Se non avviene uno scarto culturale, non se ne esce. Intanto ciascuno difende quel che ha all'insegna del "non nel mio giardino". "Che i sacrifici li facciano quelli che godono di immense fortune e di grandi privilegi" si dice, "perché mai dovrebbero farsi carico di questa situazione quelli che faticano ad arrivare alla fine del mese?"...

Questione vera. Tanto che Barack Obama va a Wall Street per chiedere di tassare le rendite finanziarie e lo mandano al diavolo e perde le elezioni di medio termine. La finanza globale si dimostra ben più forte dei governi nazionali, ammesso e non concesso che nelle intenzioni di questi ultimi vi siano politiche equitative.

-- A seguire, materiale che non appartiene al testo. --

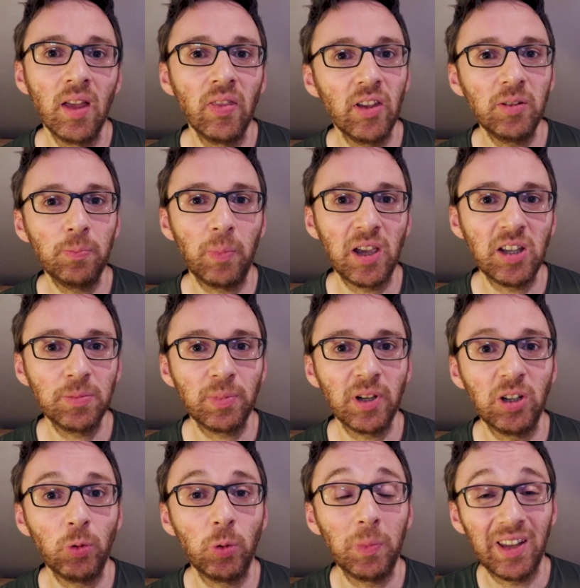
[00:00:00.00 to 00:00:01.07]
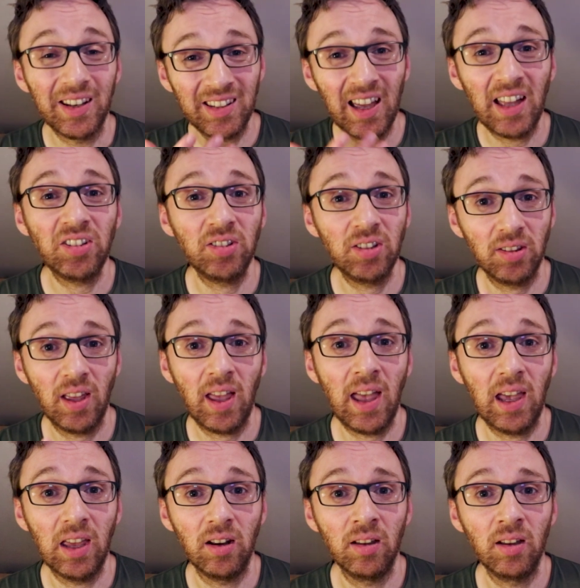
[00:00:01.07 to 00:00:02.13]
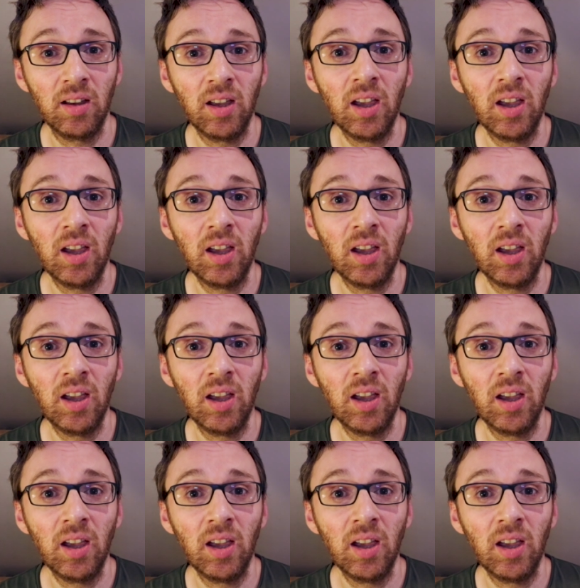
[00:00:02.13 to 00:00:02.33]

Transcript: This base plate would be attached to the head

Spendiamo risorse immense in strumenti di guerra. Potremmo continuare a lungo. Ma il tema della sostenibilità riguarda il modello di sviluppo, ben prima della pur necessaria redistribuzione del reddito, che comunque non può prescindere dei concetti di merito e di responsabilità.

Tornando a noi, se vogliamo rendere sostenibile il nostro modello di sviluppo locale dobbiamo imboccare una strada diversa da quella della crescita illimitata, per puntare sulla qualità, la sobrietà, la gratuità. Questo dovremmo capire, in ogni segmento della nostra comunità.

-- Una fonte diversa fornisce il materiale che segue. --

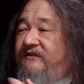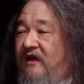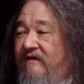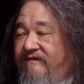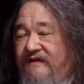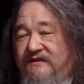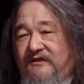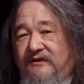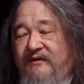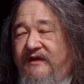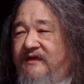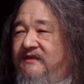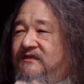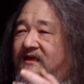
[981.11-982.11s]
Duff
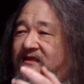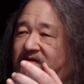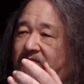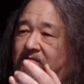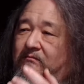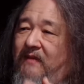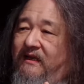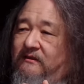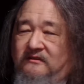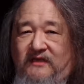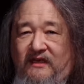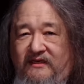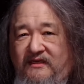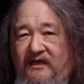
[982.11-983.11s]
disagrees. That's Michael
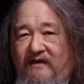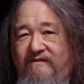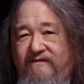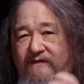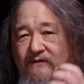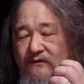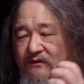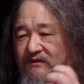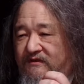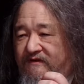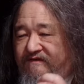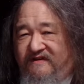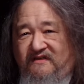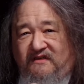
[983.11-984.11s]
J. Duff, who is
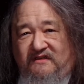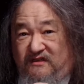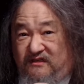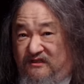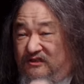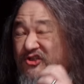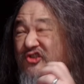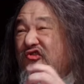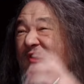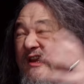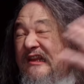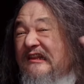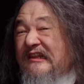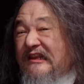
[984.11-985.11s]
a physicist, a
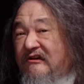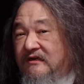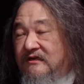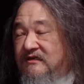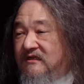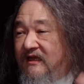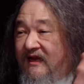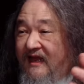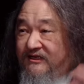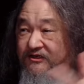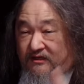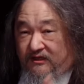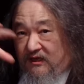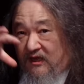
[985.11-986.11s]
string theorist that
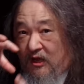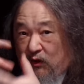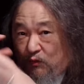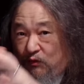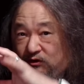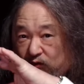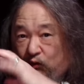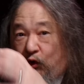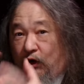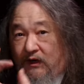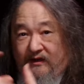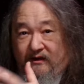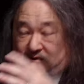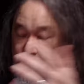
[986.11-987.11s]
actually was
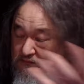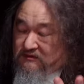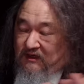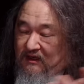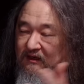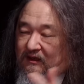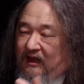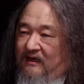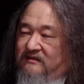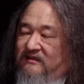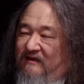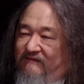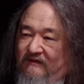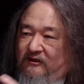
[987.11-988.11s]
working, was done a lot of
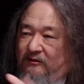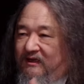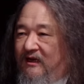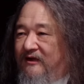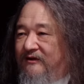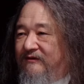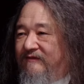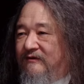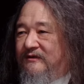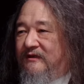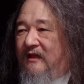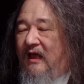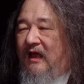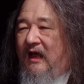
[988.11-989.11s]
stuff, a little bit
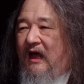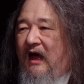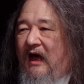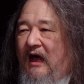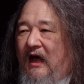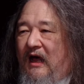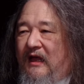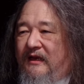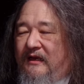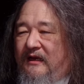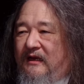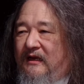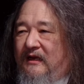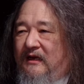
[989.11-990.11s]
controversial,
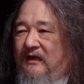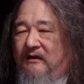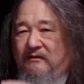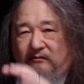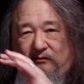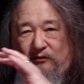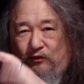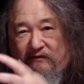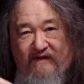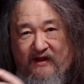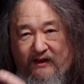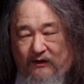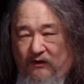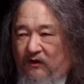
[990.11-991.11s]
on uh,
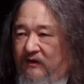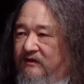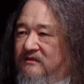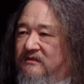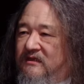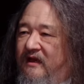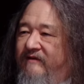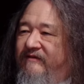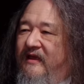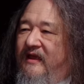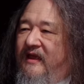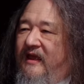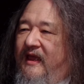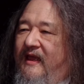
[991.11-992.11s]
unifying all this stuff.
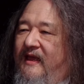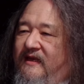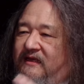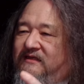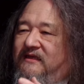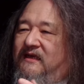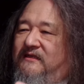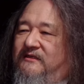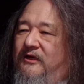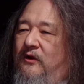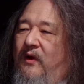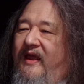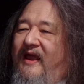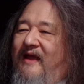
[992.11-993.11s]
And he says, you
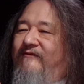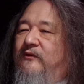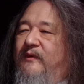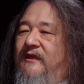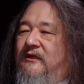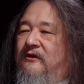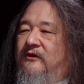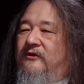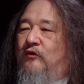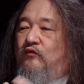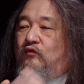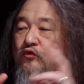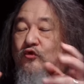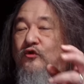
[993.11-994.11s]
know, after we learn the
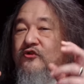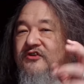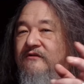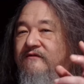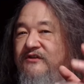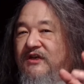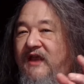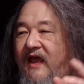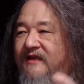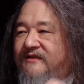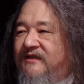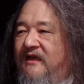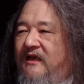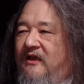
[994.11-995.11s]
rules of
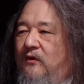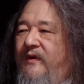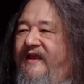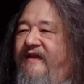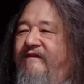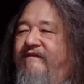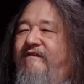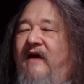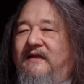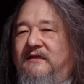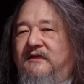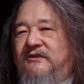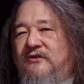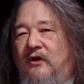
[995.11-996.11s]
chess, we can
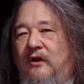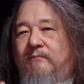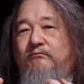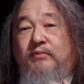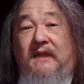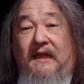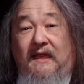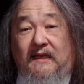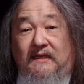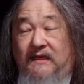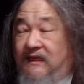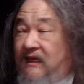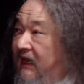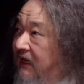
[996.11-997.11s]
finally start
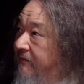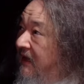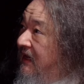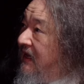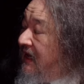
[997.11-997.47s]
playing the game.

Per questo la proposta della Giunta provinciale di razionalizzare l'organizzazione del servizio di scuola materna era ed è in buona sostanza corretta. Andava spiegata, costruito il consenso, trovate delle soluzioni per il personale precario, a fronte di un servizio in Trentino la cui qualità è riconosciuta da tutti e nessuno intende metterla in discussione.

E' giusto invece mettere in discussione le condizioni di privilegio, la cultura del tutto è dovuto, il conservatorismo. Nella discussione del gruppo consiliare sembra riusciamo a trovare dopo tre ore di discussione una posizione condivisa da tutti, compresi gli assessori presenti. Riprendere la trattativa con le parti sociali, trovare una soluzione punto per punto che salvaguardi l'idea di fondo che l'automatismo della legge 13 sia messo in discussione e al tempo stesso si faccia carico delle condizioni di precarietà. E avviare un'offensiva culturale e politica sul Trentino del futuro.

Il problema è che il nostro stesso gruppo consiliare è lo specchio di quel che c'è nella società, oltretutto deformato dalla ricerca del consenso. Prendiamo atto che nel PD del Trentino (come in quello nazionale) una sintesi culturale ancora non c'è stata e oggi ne paghiamo lo scotto.